いつか見た医療番組で尿管結石は男のお産だとか言っていたが、それは嘘だ。いや、正確に言うと、嘘ではなく、もう一つある。それは便秘だ!

体中に脂汗を流し、苦悶の表情を浮かべながらも、便は土俵際の力士のようにじわり...じわりと肛門に向かっていく。

「いける!もう少し!いける!」

肛門から奴が顔を出した。ニョッキしたのだ。その瞬間、僕の体を蝕んでいた苦痛がほんの少し和らいだ気がした。


「いまだ!いましかない!いくんだ僕!レバーを押せぇ!!!!!!」


頭の中で、「プゥン」という何かが外れたような音がして、頭の中で一面に広がっていた液晶画面が暗くなっていく気がした。

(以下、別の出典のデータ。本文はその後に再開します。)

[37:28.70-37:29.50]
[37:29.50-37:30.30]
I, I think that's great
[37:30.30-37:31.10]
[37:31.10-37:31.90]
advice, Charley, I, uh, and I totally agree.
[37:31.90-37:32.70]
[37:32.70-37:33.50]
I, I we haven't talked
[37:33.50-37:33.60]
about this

「あぁ、ダメだ。いかないでくれ。おねがいだぁ...」


 僕の涙は便には届かなかった。便は僕の門で顔を出したまま止まっている。僕は便に負けたのだ。それは同時に僕の恋の終わりを知らせることを意味した。真っ白になった頭の中で、神代さんとの今までの会話を思い出していた。

「ははは、神代さんが『異世界ミンティア』にはまっているって言った時は驚いたな。あの時は僕が『異世界ミンティア』の良さを熱弁したんだっけな...」

誰かの声がどこかからか聞こえてくる。僕はこの声を知っている。これは神代さんの声だ。

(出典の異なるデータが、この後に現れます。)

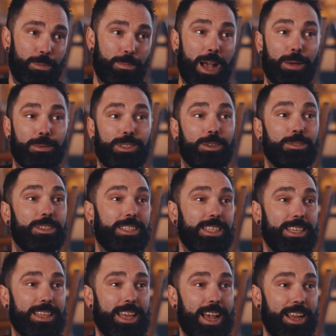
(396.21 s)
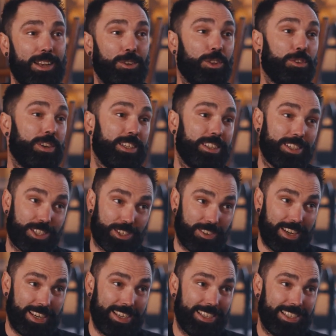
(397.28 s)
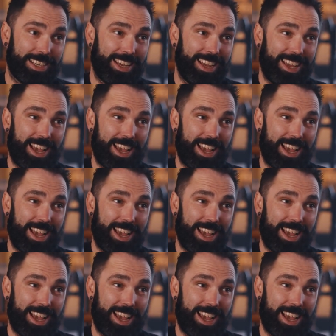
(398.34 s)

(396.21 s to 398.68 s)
we perhaps don't see that in other industries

「そうだね。私が間違えてた。好きなことに理由なんていらないよね。うん。立嶋が正しい。」

僕はこの言葉を知っている。


「そうだ!好きなことに理由はいらない!僕がそれを忘れてどうする。僕は神代さんが好きだ!便に負けてたまるか!僕は正しいんだ!!レバーを押せぇ!!!!!!!」


水面にはしずくではなく一石が投じられていた。

僕は戦いに勝ったんだ。

今までで一番の強敵だった。

僕はこいつのおかげで成長することができた。

流しの大をひねりながら、僕は便に最大の敬意を払いたくなった。


「おまえはすげえよ。よく頑張った。たった一人で...

何度も俺の体の中で居座り続けて、いい加減、いやになっちまうくらいにな...

今度はいいやつに生まれ変われよ!一対一で勝負がしたい...待ってるからな...

僕ももっともっとウデをあげて...またな!」


ゴォォォという音を合図に奴の姿はもうなかった...

それはまるで、新たな旅を告げる汽笛のようだった。